- Developer: Red Storm Entertainment
- Publisher: Ubisoft
- Platforms: Microsoft Windows, PlayStation 4
- Release: 6 December 2016
- Genre: Social deduction
- Mode: Multiplayer

= Werewolves Within =

2016 video game

Werewolves Within is a multiplayer social-deduction VR game for Oculus Rift, Windows, and PlayStation VR, developed by Red Storm Entertainment, published by Ubisoft, and released on 6 December 2016.

Werewolves Within received positive reviews from critics.

==Gameplay==
The game is set in a medieval-fantasy town that is being attacked by a werewolf, and players are tasked to guess which of the townsfolk is the werewolf in disguise in a Mafia-style format.

==Reception==

Werewolves Within received "generally favorable" reviews, according to Metacritic.

The Official UK PlayStation Magazine listed it as the ninth best PS VR game.

Aggregate score
| Aggregator | Score |
|---|---|
| Metacritic | PS4: 76/100 |

Review scores
| Publication | Score |
|---|---|
| GameSpot | 7/10 |
| IGN | 6.0/10 |

==Film adaptation==

In October 2018, it was announced Werewolves Within was being developed as a feature film, with Mishna Wolff set to write the screenplay for the film, while Ubisoft Motion Pictures would produce.
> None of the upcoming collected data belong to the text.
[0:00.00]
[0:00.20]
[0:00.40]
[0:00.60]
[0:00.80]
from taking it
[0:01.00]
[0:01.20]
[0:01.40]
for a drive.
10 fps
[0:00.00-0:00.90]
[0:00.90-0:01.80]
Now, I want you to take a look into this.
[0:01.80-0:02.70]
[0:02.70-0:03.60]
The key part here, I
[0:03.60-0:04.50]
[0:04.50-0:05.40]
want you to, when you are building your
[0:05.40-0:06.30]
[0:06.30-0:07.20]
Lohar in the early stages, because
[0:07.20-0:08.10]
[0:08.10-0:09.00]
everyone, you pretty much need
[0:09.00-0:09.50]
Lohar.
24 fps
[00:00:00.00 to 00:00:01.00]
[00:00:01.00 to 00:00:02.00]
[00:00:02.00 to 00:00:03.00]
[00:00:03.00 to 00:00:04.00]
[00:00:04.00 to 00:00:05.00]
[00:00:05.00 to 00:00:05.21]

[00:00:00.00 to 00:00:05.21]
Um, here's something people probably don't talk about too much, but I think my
In January 2020, it was announced Sam Richardson had joined the cast of the film and would serve as a producer, with Josh Ruben to direct. In February 2020, Michael Chernus, Michaela Watkins, Cheyenne Jackson, Milana Vayntrub, George Basil, Sarah Burns, Catherine Curtin, Wayne Duvall, Harvey Guillén and Rebecca Henderson joined the cast of the film.

Principal photography began in February 2020.